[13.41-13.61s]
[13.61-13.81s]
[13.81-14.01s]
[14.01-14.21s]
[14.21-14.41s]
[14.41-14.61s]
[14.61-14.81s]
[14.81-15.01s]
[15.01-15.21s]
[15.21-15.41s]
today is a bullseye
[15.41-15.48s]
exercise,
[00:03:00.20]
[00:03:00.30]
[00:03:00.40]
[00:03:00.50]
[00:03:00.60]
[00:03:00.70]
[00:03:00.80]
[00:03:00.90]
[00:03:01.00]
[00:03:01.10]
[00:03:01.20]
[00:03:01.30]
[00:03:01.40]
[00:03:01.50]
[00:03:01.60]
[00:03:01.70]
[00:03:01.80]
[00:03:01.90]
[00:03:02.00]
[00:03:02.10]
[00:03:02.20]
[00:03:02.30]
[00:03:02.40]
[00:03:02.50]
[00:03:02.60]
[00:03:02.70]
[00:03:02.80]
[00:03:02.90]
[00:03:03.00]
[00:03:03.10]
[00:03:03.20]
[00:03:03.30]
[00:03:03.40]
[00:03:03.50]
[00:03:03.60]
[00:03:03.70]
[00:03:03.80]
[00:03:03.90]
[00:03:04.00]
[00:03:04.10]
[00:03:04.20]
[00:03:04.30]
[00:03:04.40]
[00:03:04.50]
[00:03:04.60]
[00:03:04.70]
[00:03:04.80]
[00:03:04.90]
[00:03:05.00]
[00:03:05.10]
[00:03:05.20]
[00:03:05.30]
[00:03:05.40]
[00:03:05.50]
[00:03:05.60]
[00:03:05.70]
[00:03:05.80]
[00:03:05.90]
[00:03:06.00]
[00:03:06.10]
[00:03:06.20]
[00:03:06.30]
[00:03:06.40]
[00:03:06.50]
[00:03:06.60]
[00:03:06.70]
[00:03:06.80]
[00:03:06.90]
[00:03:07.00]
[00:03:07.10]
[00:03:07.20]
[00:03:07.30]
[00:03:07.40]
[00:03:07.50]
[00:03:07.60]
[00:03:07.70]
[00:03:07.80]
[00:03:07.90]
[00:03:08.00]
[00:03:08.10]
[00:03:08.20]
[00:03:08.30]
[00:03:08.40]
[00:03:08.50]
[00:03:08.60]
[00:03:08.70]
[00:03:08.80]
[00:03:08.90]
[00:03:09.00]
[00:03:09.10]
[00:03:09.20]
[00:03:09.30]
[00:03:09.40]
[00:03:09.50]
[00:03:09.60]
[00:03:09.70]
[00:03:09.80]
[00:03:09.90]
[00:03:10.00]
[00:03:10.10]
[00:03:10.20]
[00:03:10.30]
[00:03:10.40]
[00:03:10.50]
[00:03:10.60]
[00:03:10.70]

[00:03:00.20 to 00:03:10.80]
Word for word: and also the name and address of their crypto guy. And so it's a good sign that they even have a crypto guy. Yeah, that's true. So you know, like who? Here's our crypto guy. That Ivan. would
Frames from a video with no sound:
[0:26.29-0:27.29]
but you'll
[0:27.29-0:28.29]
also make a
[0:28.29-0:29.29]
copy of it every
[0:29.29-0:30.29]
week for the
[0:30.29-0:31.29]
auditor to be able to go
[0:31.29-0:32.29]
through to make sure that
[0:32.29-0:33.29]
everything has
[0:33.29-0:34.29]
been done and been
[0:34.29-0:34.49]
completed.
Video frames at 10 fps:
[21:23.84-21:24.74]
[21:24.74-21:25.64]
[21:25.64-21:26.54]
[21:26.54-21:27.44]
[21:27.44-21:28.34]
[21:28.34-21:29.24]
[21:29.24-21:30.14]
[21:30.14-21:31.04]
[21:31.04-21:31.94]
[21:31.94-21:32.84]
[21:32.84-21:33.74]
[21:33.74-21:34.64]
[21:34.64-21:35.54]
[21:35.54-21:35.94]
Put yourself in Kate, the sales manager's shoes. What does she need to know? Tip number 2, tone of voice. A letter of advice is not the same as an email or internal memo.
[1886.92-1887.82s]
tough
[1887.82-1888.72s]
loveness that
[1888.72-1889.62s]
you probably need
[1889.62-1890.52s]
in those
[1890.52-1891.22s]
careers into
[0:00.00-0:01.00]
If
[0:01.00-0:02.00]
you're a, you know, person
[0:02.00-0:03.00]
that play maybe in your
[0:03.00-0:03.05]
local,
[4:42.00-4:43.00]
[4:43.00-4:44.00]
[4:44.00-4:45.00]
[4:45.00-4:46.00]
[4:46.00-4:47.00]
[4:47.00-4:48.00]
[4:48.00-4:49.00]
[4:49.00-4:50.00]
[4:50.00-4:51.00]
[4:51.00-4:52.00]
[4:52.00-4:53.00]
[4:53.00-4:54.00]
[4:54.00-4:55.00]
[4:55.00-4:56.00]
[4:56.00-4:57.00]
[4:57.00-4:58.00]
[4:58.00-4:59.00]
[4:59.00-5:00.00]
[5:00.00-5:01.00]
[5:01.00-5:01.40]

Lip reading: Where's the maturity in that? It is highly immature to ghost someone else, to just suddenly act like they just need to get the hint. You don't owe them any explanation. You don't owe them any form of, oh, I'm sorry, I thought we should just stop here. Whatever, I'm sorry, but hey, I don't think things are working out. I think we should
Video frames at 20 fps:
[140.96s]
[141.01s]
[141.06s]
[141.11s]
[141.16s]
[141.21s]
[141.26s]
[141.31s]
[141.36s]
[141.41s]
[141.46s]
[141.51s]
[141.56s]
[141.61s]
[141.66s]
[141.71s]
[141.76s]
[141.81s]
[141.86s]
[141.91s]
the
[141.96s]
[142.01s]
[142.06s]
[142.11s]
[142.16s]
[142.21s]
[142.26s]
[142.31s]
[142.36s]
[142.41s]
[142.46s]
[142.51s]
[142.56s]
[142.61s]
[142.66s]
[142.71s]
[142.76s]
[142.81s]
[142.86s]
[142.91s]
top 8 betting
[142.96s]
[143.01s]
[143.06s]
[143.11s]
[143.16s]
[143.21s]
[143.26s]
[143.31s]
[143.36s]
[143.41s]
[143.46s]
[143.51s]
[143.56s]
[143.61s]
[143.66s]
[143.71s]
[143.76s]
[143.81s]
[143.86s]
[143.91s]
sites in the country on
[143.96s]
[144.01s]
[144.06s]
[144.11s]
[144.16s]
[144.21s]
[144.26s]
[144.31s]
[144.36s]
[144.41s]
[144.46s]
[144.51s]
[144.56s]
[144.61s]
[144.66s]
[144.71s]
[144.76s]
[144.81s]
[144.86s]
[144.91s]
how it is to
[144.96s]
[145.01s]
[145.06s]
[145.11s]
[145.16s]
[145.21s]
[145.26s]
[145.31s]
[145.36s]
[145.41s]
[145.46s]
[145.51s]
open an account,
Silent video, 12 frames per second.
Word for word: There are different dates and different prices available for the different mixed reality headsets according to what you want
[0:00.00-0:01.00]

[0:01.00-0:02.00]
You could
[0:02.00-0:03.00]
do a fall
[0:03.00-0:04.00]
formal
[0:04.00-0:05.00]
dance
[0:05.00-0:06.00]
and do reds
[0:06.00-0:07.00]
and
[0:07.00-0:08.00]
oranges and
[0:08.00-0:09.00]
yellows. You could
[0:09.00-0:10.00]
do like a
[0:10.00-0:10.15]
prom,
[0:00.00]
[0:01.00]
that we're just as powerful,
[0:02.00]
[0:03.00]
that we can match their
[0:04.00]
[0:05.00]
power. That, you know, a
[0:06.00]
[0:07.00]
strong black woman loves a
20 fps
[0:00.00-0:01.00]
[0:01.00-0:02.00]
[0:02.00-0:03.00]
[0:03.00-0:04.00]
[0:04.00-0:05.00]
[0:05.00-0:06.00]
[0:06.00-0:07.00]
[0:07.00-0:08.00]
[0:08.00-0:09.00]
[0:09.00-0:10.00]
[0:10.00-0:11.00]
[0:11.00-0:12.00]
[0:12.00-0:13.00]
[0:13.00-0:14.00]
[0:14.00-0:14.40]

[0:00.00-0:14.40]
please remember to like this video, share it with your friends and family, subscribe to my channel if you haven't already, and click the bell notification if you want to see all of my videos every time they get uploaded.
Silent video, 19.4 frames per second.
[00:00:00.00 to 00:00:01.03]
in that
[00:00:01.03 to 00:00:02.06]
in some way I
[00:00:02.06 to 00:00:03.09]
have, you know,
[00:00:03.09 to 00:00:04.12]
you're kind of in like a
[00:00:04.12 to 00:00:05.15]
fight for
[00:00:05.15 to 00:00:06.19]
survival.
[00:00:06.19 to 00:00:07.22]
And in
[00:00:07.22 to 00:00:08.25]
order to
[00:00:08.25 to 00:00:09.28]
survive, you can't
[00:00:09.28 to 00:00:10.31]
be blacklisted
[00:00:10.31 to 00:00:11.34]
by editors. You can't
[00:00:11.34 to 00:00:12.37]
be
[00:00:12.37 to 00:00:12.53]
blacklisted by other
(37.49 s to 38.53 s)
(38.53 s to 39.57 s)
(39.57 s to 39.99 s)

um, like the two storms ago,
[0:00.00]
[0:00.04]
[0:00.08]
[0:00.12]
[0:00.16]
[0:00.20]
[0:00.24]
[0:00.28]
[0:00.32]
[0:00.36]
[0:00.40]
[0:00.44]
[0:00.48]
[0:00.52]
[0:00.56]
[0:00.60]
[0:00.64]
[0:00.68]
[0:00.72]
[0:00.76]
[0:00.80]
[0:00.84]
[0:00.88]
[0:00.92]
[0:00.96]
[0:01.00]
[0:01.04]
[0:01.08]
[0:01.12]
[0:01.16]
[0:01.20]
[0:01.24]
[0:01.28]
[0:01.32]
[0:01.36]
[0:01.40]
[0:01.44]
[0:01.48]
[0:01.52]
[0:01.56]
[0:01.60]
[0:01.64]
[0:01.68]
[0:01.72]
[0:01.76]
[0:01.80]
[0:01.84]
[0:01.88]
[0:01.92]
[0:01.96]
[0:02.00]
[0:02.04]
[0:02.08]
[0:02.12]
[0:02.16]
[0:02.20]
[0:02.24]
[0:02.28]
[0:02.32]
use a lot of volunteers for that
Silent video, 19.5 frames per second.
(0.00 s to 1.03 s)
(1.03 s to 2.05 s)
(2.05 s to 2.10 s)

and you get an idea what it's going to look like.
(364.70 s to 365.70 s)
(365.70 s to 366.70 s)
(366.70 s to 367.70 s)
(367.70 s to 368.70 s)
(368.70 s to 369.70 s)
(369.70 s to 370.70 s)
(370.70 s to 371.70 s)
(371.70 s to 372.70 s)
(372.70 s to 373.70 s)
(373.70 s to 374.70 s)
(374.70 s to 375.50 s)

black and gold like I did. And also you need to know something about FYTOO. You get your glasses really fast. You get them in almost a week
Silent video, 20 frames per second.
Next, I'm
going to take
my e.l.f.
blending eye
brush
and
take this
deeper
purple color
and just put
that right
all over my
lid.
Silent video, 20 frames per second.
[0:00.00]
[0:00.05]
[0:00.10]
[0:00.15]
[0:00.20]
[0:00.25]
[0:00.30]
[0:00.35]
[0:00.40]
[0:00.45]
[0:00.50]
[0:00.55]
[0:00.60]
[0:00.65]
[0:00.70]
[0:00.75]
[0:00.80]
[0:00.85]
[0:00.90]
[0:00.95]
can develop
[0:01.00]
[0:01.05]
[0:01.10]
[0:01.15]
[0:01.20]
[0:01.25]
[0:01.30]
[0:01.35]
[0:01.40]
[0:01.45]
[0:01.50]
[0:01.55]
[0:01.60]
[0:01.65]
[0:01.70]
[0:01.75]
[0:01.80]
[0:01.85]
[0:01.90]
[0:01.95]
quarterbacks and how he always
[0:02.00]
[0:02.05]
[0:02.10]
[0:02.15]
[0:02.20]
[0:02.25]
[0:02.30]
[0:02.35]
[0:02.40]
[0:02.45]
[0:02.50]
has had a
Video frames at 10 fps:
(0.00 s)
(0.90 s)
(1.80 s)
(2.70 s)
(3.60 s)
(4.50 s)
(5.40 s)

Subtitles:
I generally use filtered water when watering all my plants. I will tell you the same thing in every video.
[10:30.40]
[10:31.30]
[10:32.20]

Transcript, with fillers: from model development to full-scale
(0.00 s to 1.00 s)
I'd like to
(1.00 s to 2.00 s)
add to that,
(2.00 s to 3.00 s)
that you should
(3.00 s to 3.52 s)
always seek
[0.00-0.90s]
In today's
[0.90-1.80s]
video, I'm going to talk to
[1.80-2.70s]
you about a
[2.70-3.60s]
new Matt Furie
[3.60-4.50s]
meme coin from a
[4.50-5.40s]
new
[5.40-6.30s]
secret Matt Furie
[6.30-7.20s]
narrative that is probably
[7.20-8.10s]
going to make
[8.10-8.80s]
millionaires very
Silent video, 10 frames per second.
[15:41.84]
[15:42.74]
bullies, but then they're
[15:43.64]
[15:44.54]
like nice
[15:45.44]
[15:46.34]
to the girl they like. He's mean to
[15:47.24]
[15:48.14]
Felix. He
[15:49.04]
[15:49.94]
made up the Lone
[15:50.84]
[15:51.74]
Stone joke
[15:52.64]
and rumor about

◇ ◇ ◇

* **ACTIVITY**
Please copy only these lines, exactly: the first line of the records through the line containing "[00:03:04.70]", ends included.

* **WRITTEN RESPONSE**
[13.41-13.61s]
[13.61-13.81s]
[13.81-14.01s]
[14.01-14.21s]
[14.21-14.41s]
[14.41-14.61s]
[14.61-14.81s]
[14.81-15.01s]
[15.01-15.21s]
[15.21-15.41s]
today is a bullseye
[15.41-15.48s]
exercise,
[00:03:00.20]
[00:03:00.30]
[00:03:00.40]
[00:03:00.50]
[00:03:00.60]
[00:03:00.70]
[00:03:00.80]
[00:03:00.90]
[00:03:01.00]
[00:03:01.10]
[00:03:01.20]
[00:03:01.30]
[00:03:01.40]
[00:03:01.50]
[00:03:01.60]
[00:03:01.70]
[00:03:01.80]
[00:03:01.90]
[00:03:02.00]
[00:03:02.10]
[00:03:02.20]
[00:03:02.30]
[00:03:02.40]
[00:03:02.50]
[00:03:02.60]
[00:03:02.70]
[00:03:02.80]
[00:03:02.90]
[00:03:03.00]
[00:03:03.10]
[00:03:03.20]
[00:03:03.30]
[00:03:03.40]
[00:03:03.50]
[00:03:03.60]
[00:03:03.70]
[00:03:03.80]
[00:03:03.90]
[00:03:04.00]
[00:03:04.10]
[00:03:04.20]
[00:03:04.30]
[00:03:04.40]
[00:03:04.50]
[00:03:04.60]
[00:03:04.70]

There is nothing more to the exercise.